I use an amcrest security system and run wire from the camera to my house. No electric needed since it gets power from my house. With you kidding pens being boards you won’t be able to see inside each pen though. I had to use cattle panels for kidding pens. Unless you find a camera that you have sound on then you can hear a doe in labor. I’ve seen many recommendations for the camera and monitor from harbor freight


----------



## Jessica84 (Oct 27, 2011)

You must have my house bugged lol yes on the wooden stalls! I tried to move the cameras 100 different ways and I couldn’t get more then one full stall in a shot. It was driving me nuts but as you said, it has audio so worse case I can listen. Once I get some money I will be adding a few more cameras. I don’t think I can get away with the cattle panels or anything they can see their neighbor. Some of them are overly protective of their kids and they would have it torn down. Last year I had to staple feed sacks on gates because I had some try to kill does just walking by.
But I got my phone and watched when the WiFi signal from the house started to get weak and used a extension cord and put the extender there and that seemed to do the trick! Still not 100% perfect but at least I have a clear picture and it stopped cutting out. Other then not being able to look in every stall it’s good! When I defrost I’ll get pictures of what I did to mount the cameras since they are magnetic. Now all I need to do is cut a few zip ties and I can move them if I need to watch someone in a stall. I’m mostly worried about one being too stupid to get in a stall or shelter to kid anyways


----------



## Dwarf Dad (Aug 27, 2017)

Jessica84 said:


> You must have my house bugged lol yes on the wooden stalls! I tried to move the cameras 100 different ways and I couldn't get more then one full stall in a shot. It was driving me nuts but as you said, it has audio so worse case I can listen. Once I get some money I will be adding a few more cameras. I don't think I can get away with the cattle panels or anything they can see their neighbor. Some of them are overly protective of their kids and they would have it torn down. Last year I had to staple feed sacks on gates because I had some try to kill does just walking by.
> But I got my phone and watched when the WiFi signal from the house started to get weak and used a extension cord and put the extender there and that seemed to do the trick! Still not 100% perfect but at least I have a clear picture and it stopped cutting out. Other then not being able to look in every stall it's good! When I defrost I'll get pictures of what I did to mount the cameras since they are magnetic. Now all I need to do is cut a few zip ties and I can move them if I need to watch someone in a stall. I'm mostly worried about one being too stupid to get in a stall or shelter to kid anyways


I am glad moving the extender worked. It is tough having an extension cord running across the yard though. That is the only way I have electricity in barn and garage.


----------



## Jessica84 (Oct 27, 2011)

I think next year I’m going to get the converters that Mariarose posted. I have so much jerry rigged I no longer care about looks lol but I do worry about a bad spot in the cord and it getting wet and causing something to blow up or catch fire. But this will work for now. Of course now that I have everything figured out one of the cameras isn’t charging!! I switched batteries to make sure it wasn’t the camera and no it’s the battery. I thought ok I’ll just buy another but they are $50! I’m going to call the company tomorrow and cross my fingers they send me one for free. I it does even have but a few hours of use out of it. But I’m not going to let it stress me out, it is what it is and I always have next year to get everything perfect. I’m on kid watch starting tomorrow and that is enough stress lol


----------



## Dwarf Dad (Aug 27, 2017)

I thought about the inverters and deep cycle battery for LED lighting in the barn. Will hold off on that for a little while.
No kidding so no camers.


----------



## HoosierShadow (Apr 20, 2010)

Cameras can be such a pain, but when it starts to work out right, they are so nice! I hope you can get this going where it's comfortable and you can enjoy and obsess over goat tv lol! 
I didn't see which camera you bought, but I'm wondering if you can move it from your phone/computer to turn at nearly all angles? 
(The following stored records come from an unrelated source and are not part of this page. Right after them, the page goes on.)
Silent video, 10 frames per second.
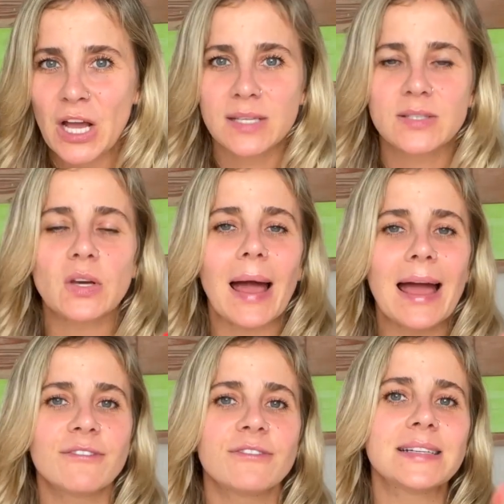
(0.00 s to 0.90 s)
So
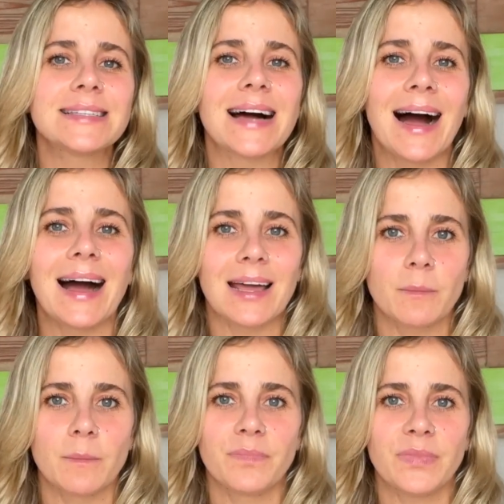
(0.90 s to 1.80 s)
every
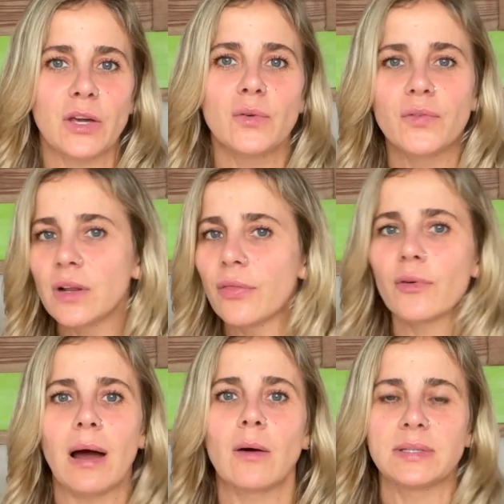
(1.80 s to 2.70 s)
time that you feel
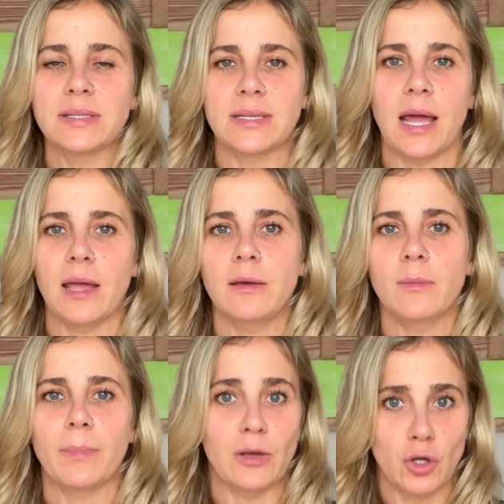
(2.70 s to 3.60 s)
throughout the day,
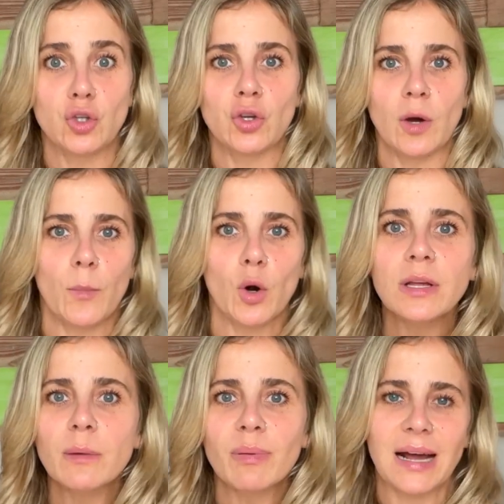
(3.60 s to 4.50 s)
by you do your
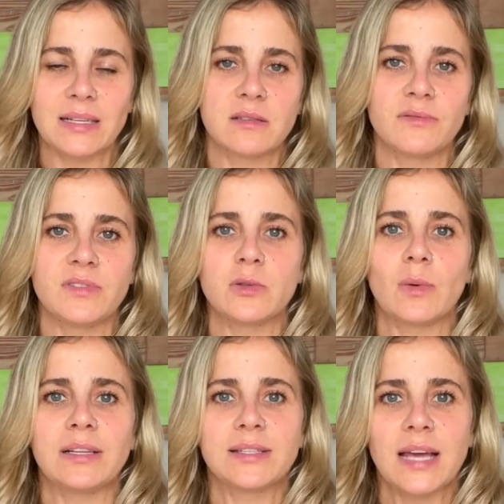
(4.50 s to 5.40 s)
morning practice of
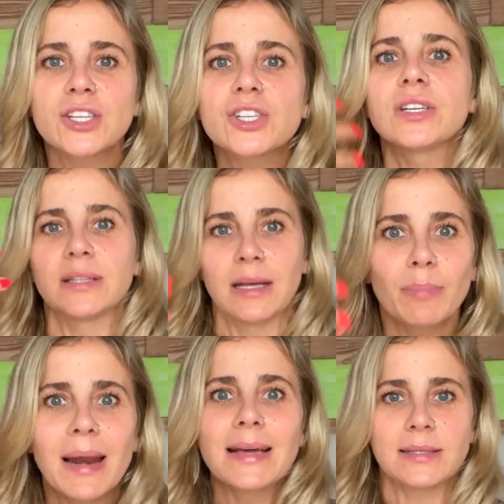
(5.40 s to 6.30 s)
visualization and
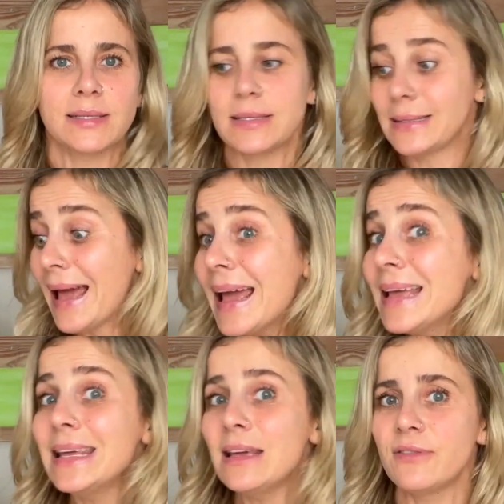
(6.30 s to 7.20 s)
playing the scene
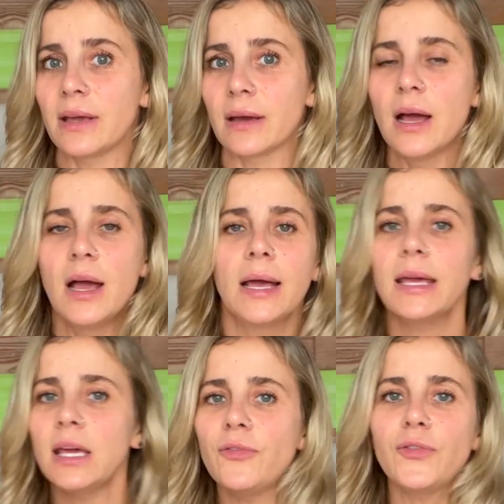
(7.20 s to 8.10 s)
and evening,
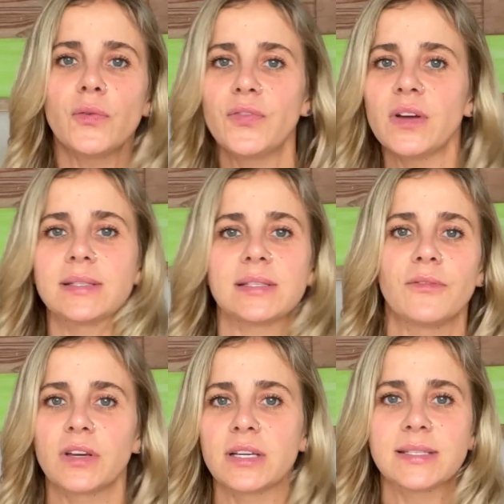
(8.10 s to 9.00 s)
if you feel
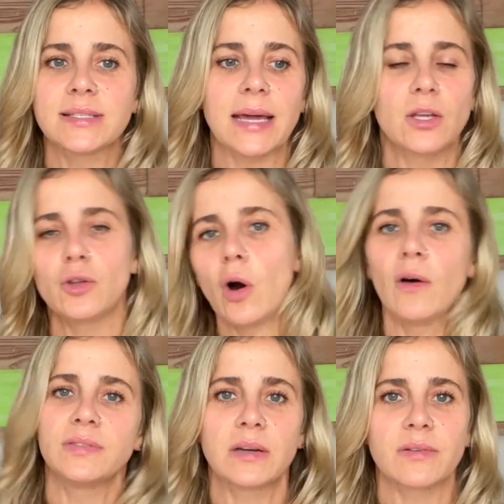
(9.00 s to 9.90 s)
something is taking you
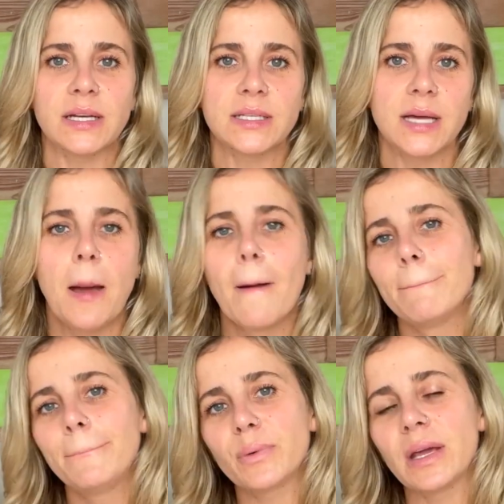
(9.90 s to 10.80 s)
off the grid,
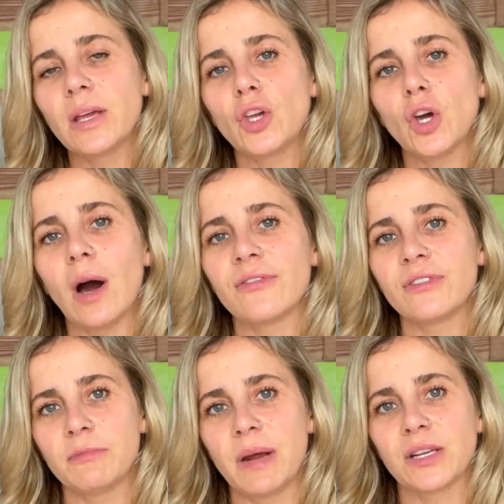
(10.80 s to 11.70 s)
bring your
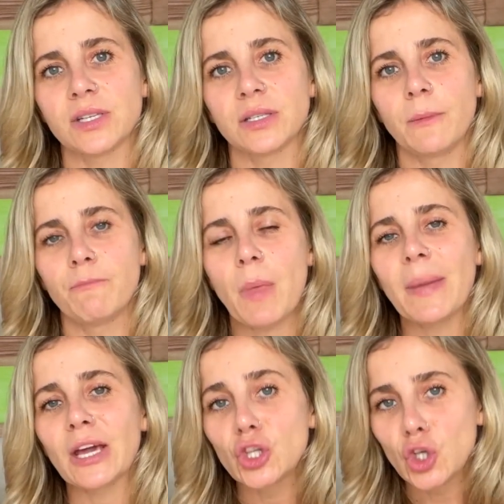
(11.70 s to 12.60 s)
affirmation.
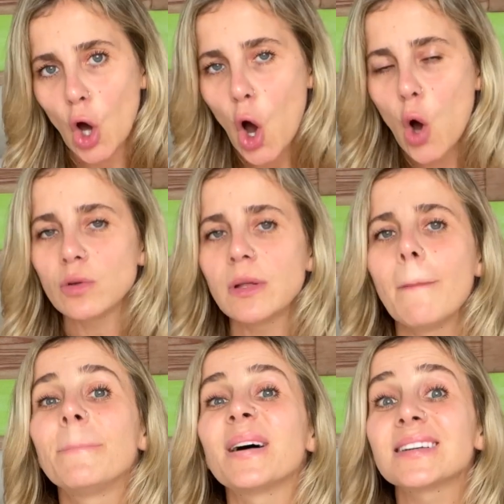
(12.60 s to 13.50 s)
Make it your own
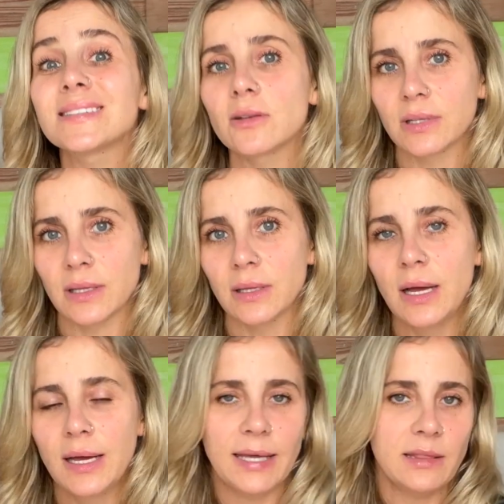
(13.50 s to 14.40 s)
personal.
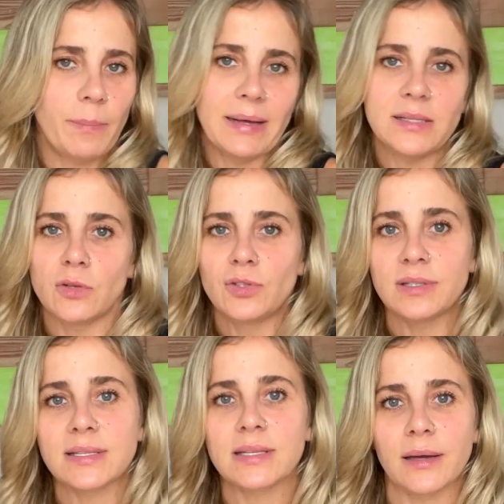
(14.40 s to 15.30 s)
It depends on your
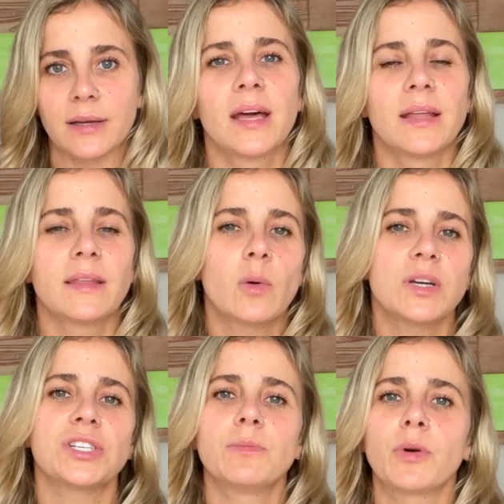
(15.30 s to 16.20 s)
desire. The
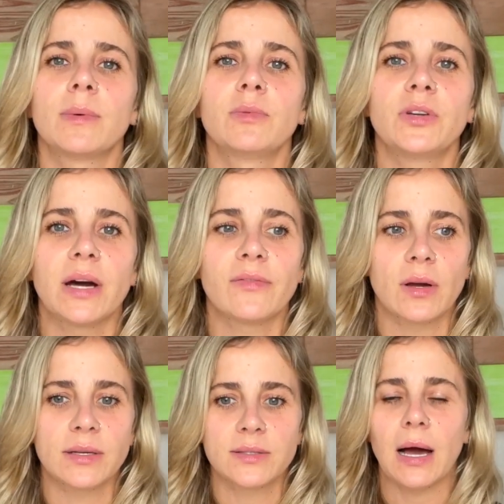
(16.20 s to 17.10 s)
question probably you have
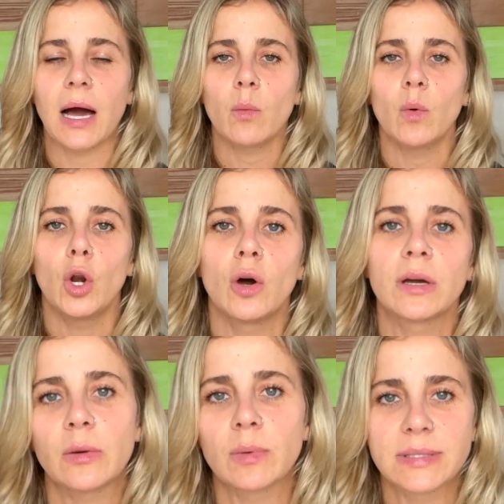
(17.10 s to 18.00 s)
okay, so how
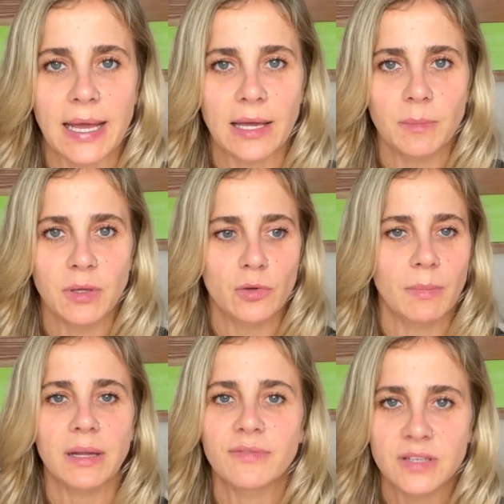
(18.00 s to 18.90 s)
long it will take me to
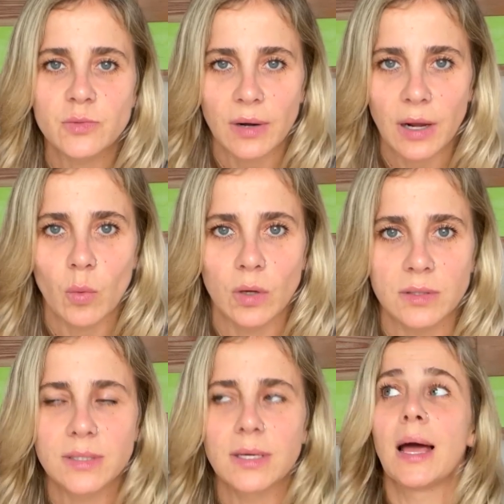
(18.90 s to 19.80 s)
manifest what I want?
Ok, don't laugh at my tired (sinus sick/insomniac) mind, but it would be neat if you could find some cheap, plastic type mirrors or something that could be mounted atop the back stalls so you could look at the mirror when needed to check on neighboring stalls. Hope that made sense and I don't know if they even make mirror's like that.... 
I totally understand the frustration though. I have 1 camera I bought 3 or 4 years ago (Tenvis). It works okay for the most part, but is a pain a lot of times because it should work via wifi/internet so when I leave I can still bring it up, and for some reason when I used it last month for 3 does, it wouldn't let me access when I left home.
I can only see 2 of our 3 stalls because of the stall walls, so it's very frustrating especially since last month we had 3 due at the same time, I watched the 2 that were due first, and it was the 3rd one who went first lol! 2nd one was in labor, I thought she'd go first, so I had been watching her. 3rd one seemed fine, so I let her out for the day - she kidded in the doe shelter. But it really doesn't bother me much, I like a doe that can kid on her own  But preferably where I can see what is going on, and I like to keep the wet mess in the stalls so it's easier to clean up.


----------



## NigerianNewbie (Jun 6, 2018)

:up::clever: :getwell:That is a good idea, using those type mirrors that convenience stores use to see hidden areas from behind the counter. Don't know what they are called either, just what they look like. I wonder if mounting a large mirror, like one repurposed from a dresser or those long rectangular mirrors used to see how your clothes are hanging when dressed would achieve the same result. Those type dressing mirrors are still around and light weight, cost approximately $15. Rear view mirrors for goats. (rofl)


----------



## Jessica84 (Oct 27, 2011)

That’s a great idea on the mirror!! I just bought a cheap hang on the door (I think it was $10). I’ll take it out there today and see if that works. 
I ended up getting the Arlo Pro no moving from a phone or computer  it was so hard finding one that fit everything that I wanted needed but this was defiantly the closest, well it totally fit the bill till you mentioned moving, that would have been nice lol


----------



## Lstein (Oct 2, 2014)

I wish I had looked at this thread sooner, I would have mentioned the camera I use. It was a bit of a pain to set up but being able to access and move it with my phone has been a real life saver. There's probably better options out there now though; I bought it almost 4 years ago already.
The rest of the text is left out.